## WHAT YOU WILL DO
Look below for the line with "Frames from a"; begin the copy there and stop after the line with "Verbatim transcript: Und", keeping the text exact and the pictures out.

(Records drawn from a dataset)
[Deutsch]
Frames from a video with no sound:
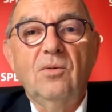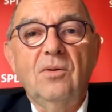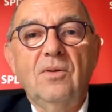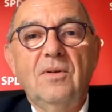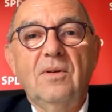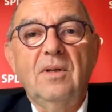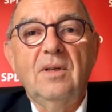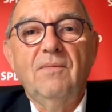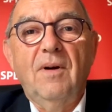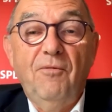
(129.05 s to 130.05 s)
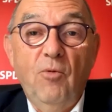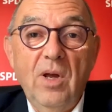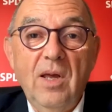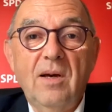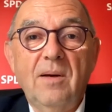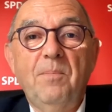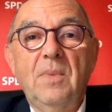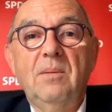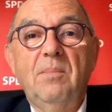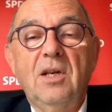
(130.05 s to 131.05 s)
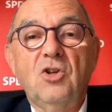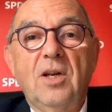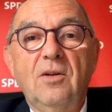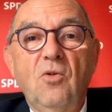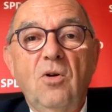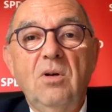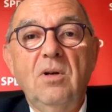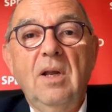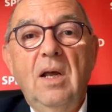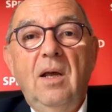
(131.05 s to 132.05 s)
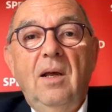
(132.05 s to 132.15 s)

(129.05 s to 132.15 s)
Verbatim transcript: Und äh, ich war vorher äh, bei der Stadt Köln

...

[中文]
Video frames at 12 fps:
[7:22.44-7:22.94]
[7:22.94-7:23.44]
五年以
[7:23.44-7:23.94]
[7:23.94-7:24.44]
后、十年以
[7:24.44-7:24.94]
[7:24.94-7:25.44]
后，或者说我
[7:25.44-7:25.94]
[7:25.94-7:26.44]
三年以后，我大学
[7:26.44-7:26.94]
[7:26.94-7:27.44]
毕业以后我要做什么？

## TASK ANSWER
Frames from a video with no sound:
(129.05 s to 130.05 s)
(130.05 s to 131.05 s)
(131.05 s to 132.05 s)
(132.05 s to 132.15 s)

(129.05 s to 132.15 s)
Verbatim transcript: Und äh, ich war vorher äh, bei der Stadt Köln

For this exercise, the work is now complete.